(Assigned task):
Every record must appear in your copy exactly as written, with no pictures.
[Dataset records Boundary: Start]
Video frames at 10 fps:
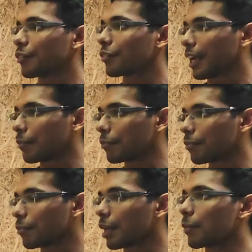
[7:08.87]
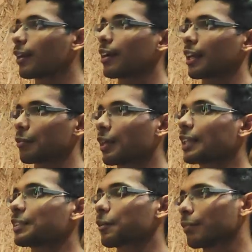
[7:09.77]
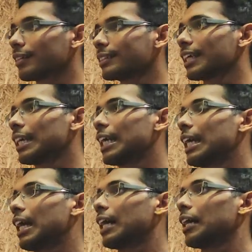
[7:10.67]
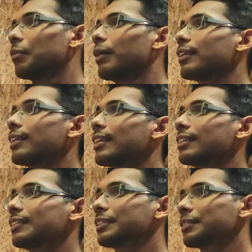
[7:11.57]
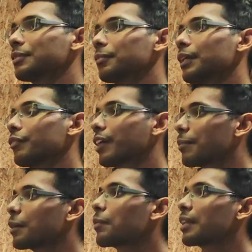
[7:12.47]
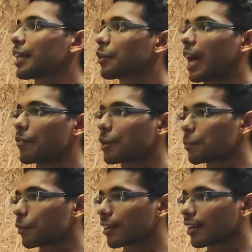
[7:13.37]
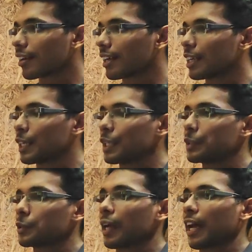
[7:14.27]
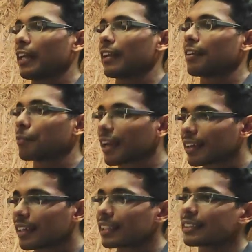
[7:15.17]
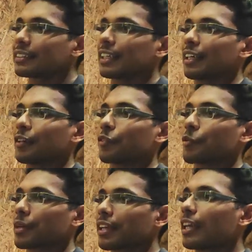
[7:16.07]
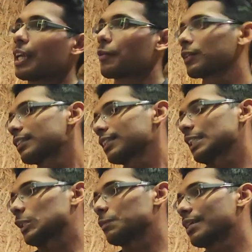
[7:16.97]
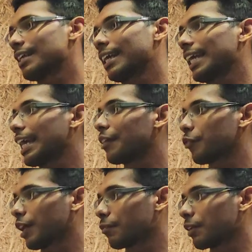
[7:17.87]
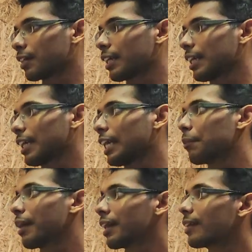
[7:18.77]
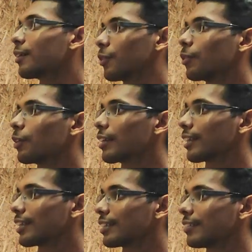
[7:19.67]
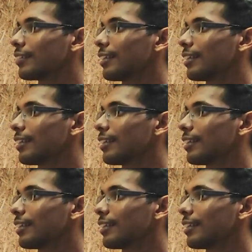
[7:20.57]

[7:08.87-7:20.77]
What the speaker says: of time. Maybe it will take weeks or months. But there is a bit of commitment that you have to put in. And in my case, for me, it was just to build an AI framework in my own creation,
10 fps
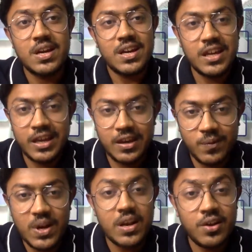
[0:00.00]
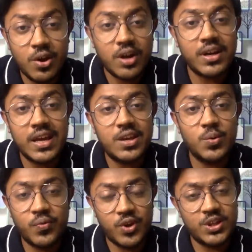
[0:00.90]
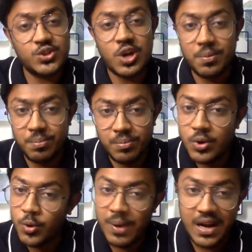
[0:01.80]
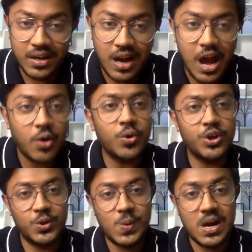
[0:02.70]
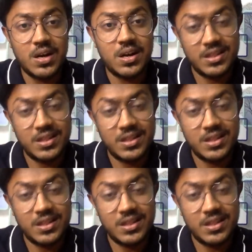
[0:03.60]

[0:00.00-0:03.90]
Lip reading: He will not take you for the job, no matter how good you are.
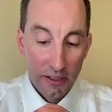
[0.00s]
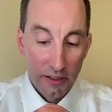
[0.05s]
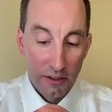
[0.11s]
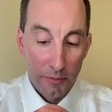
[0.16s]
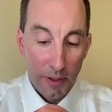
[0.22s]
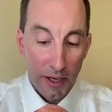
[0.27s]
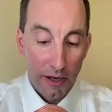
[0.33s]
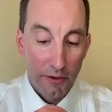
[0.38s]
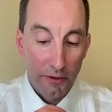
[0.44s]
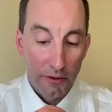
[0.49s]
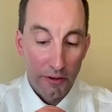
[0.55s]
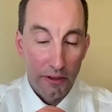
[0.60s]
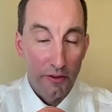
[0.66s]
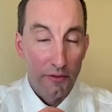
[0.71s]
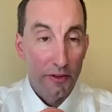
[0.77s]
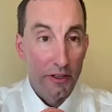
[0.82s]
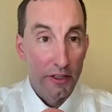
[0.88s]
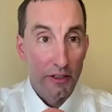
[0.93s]
the power
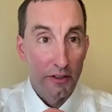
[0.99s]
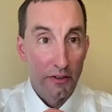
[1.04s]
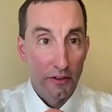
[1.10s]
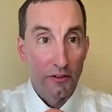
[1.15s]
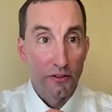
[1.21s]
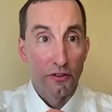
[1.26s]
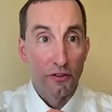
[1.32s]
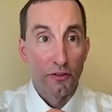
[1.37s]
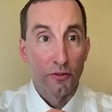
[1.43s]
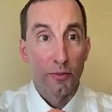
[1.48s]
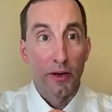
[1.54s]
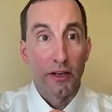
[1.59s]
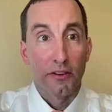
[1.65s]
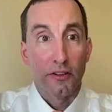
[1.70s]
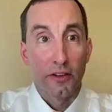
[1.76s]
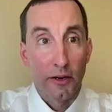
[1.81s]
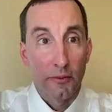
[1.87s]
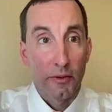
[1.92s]
of it is it's used by
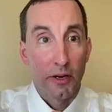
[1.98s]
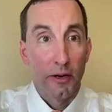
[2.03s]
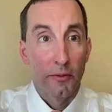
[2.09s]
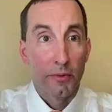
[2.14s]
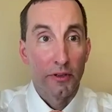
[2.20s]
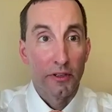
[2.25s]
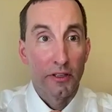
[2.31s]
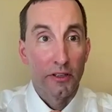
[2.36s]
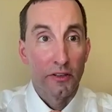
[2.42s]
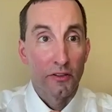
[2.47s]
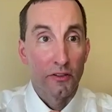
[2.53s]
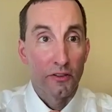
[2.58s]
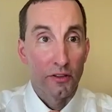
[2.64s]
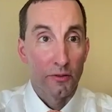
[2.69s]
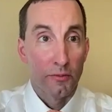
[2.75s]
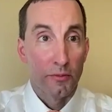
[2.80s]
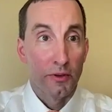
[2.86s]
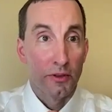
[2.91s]
top companies
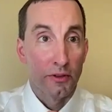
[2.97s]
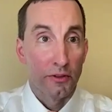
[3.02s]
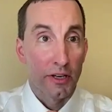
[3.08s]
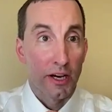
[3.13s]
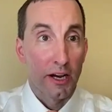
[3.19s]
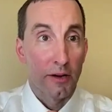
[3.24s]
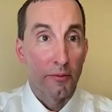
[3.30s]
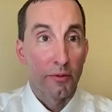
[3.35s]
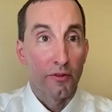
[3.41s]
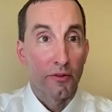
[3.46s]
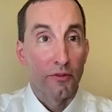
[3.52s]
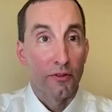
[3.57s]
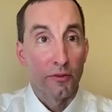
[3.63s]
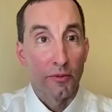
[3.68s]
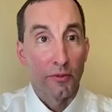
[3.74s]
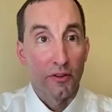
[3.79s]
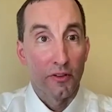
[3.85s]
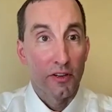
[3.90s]
to build high
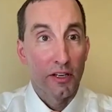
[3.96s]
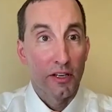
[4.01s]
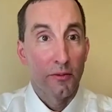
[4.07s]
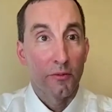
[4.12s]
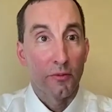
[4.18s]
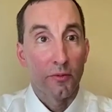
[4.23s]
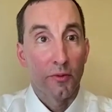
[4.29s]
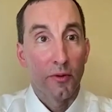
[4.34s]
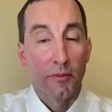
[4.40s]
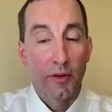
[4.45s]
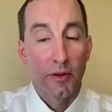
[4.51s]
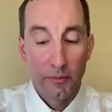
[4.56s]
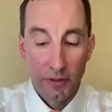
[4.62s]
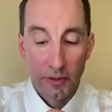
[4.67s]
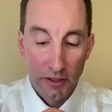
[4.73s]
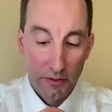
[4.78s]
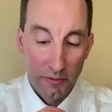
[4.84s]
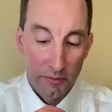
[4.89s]
performance teams. But
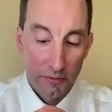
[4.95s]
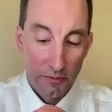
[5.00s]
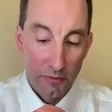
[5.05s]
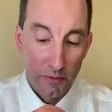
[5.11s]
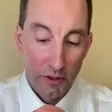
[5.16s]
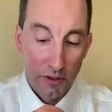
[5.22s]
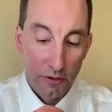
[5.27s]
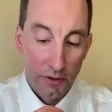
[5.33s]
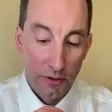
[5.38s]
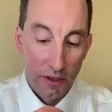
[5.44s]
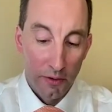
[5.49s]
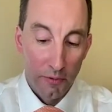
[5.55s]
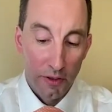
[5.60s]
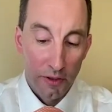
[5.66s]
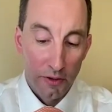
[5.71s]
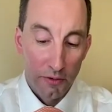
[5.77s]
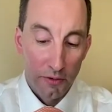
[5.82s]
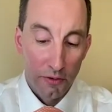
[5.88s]
maybe, you know, again,
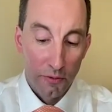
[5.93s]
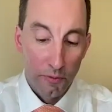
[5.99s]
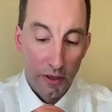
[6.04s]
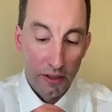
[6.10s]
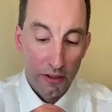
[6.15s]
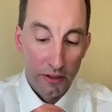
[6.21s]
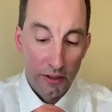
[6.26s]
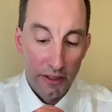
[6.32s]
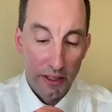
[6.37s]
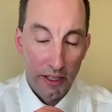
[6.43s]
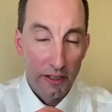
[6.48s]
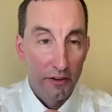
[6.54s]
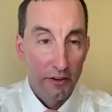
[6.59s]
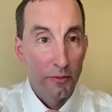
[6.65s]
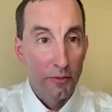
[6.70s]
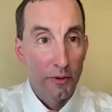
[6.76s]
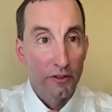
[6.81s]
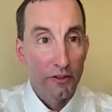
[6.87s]
we don't dwell on
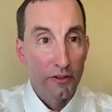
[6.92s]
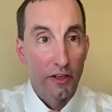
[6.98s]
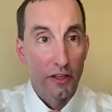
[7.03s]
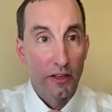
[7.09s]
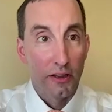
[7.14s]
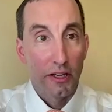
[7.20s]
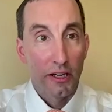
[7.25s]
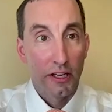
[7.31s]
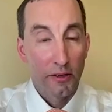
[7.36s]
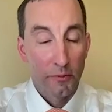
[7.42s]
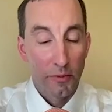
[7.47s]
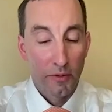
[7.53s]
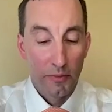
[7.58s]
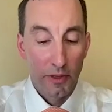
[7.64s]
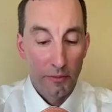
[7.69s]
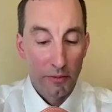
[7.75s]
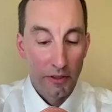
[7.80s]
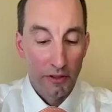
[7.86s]
as much as I'd like, but
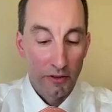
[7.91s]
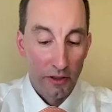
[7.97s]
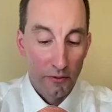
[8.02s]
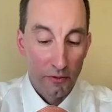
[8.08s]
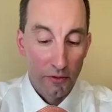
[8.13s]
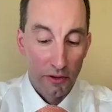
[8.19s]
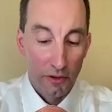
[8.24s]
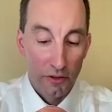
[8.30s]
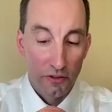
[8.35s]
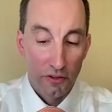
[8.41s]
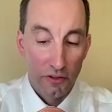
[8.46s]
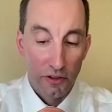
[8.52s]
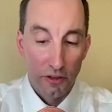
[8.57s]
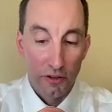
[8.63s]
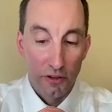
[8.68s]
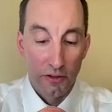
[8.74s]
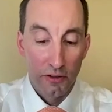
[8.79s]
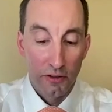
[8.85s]
maybe if you could
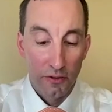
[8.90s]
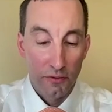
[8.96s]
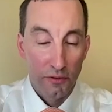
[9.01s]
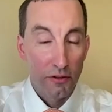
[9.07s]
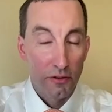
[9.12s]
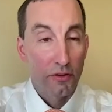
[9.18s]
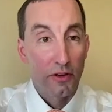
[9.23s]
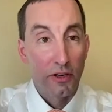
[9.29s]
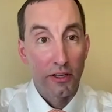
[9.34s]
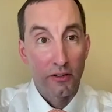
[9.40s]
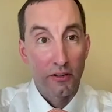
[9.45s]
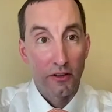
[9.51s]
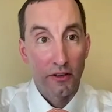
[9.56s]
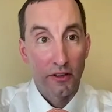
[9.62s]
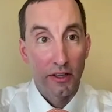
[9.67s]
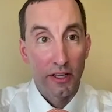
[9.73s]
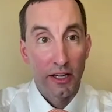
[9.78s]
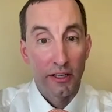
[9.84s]
share a, a few thoughts
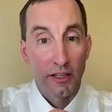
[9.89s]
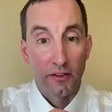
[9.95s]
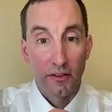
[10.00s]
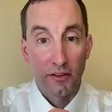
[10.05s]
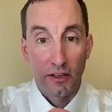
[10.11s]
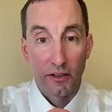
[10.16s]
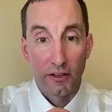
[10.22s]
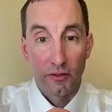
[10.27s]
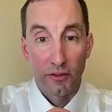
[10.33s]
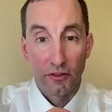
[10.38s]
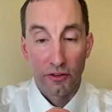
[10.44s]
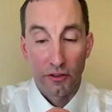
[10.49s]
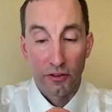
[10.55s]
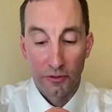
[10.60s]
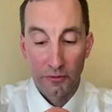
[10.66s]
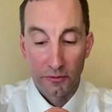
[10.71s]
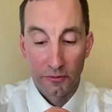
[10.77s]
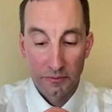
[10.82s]
on that side of it,
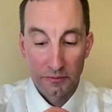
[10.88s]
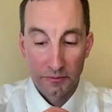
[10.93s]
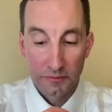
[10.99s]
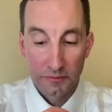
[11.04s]
Sharon.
[Dataset records Boundary: End]
(Worked solution):
Video frames at 10 fps:
[7:08.87]
[7:09.77]
[7:10.67]
[7:11.57]
[7:12.47]
[7:13.37]
[7:14.27]
[7:15.17]
[7:16.07]
[7:16.97]
[7:17.87]
[7:18.77]
[7:19.67]
[7:20.57]

[7:08.87-7:20.77]
What the speaker says: of time. Maybe it will take weeks or months. But there is a bit of commitment that you have to put in. And in my case, for me, it was just to build an AI framework in my own creation,
10 fps
[0:00.00]
[0:00.90]
[0:01.80]
[0:02.70]
[0:03.60]

[0:00.00-0:03.90]
Lip reading: He will not take you for the job, no matter how good you are.
[0.00s]
[0.05s]
[0.11s]
[0.16s]
[0.22s]
[0.27s]
[0.33s]
[0.38s]
[0.44s]
[0.49s]
[0.55s]
[0.60s]
[0.66s]
[0.71s]
[0.77s]
[0.82s]
[0.88s]
[0.93s]
the power
[0.99s]
[1.04s]
[1.10s]
[1.15s]
[1.21s]
[1.26s]
[1.32s]
[1.37s]
[1.43s]
[1.48s]
[1.54s]
[1.59s]
[1.65s]
[1.70s]
[1.76s]
[1.81s]
[1.87s]
[1.92s]
of it is it's used by
[1.98s]
[2.03s]
[2.09s]
[2.14s]
[2.20s]
[2.25s]
[2.31s]
[2.36s]
[2.42s]
[2.47s]
[2.53s]
[2.58s]
[2.64s]
[2.69s]
[2.75s]
[2.80s]
[2.86s]
[2.91s]
top companies
[2.97s]
[3.02s]
[3.08s]
[3.13s]
[3.19s]
[3.24s]
[3.30s]
[3.35s]
[3.41s]
[3.46s]
[3.52s]
[3.57s]
[3.63s]
[3.68s]
[3.74s]
[3.79s]
[3.85s]
[3.90s]
to build high
[3.96s]
[4.01s]
[4.07s]
[4.12s]
[4.18s]
[4.23s]
[4.29s]
[4.34s]
[4.40s]
[4.45s]
[4.51s]
[4.56s]
[4.62s]
[4.67s]
[4.73s]
[4.78s]
[4.84s]
[4.89s]
performance teams. But
[4.95s]
[5.00s]
[5.05s]
[5.11s]
[5.16s]
[5.22s]
[5.27s]
[5.33s]
[5.38s]
[5.44s]
[5.49s]
[5.55s]
[5.60s]
[5.66s]
[5.71s]
[5.77s]
[5.82s]
[5.88s]
maybe, you know, again,
[5.93s]
[5.99s]
[6.04s]
[6.10s]
[6.15s]
[6.21s]
[6.26s]
[6.32s]
[6.37s]
[6.43s]
[6.48s]
[6.54s]
[6.59s]
[6.65s]
[6.70s]
[6.76s]
[6.81s]
[6.87s]
we don't dwell on
[6.92s]
[6.98s]
[7.03s]
[7.09s]
[7.14s]
[7.20s]
[7.25s]
[7.31s]
[7.36s]
[7.42s]
[7.47s]
[7.53s]
[7.58s]
[7.64s]
[7.69s]
[7.75s]
[7.80s]
[7.86s]
as much as I'd like, but
[7.91s]
[7.97s]
[8.02s]
[8.08s]
[8.13s]
[8.19s]
[8.24s]
[8.30s]
[8.35s]
[8.41s]
[8.46s]
[8.52s]
[8.57s]
[8.63s]
[8.68s]
[8.74s]
[8.79s]
[8.85s]
maybe if you could
[8.90s]
[8.96s]
[9.01s]
[9.07s]
[9.12s]
[9.18s]
[9.23s]
[9.29s]
[9.34s]
[9.40s]
[9.45s]
[9.51s]
[9.56s]
[9.62s]
[9.67s]
[9.73s]
[9.78s]
[9.84s]
share a, a few thoughts
[9.89s]
[9.95s]
[10.00s]
[10.05s]
[10.11s]
[10.16s]
[10.22s]
[10.27s]
[10.33s]
[10.38s]
[10.44s]
[10.49s]
[10.55s]
[10.60s]
[10.66s]
[10.71s]
[10.77s]
[10.82s]
on that side of it,
[10.88s]
[10.93s]
[10.99s]
[11.04s]
Sharon.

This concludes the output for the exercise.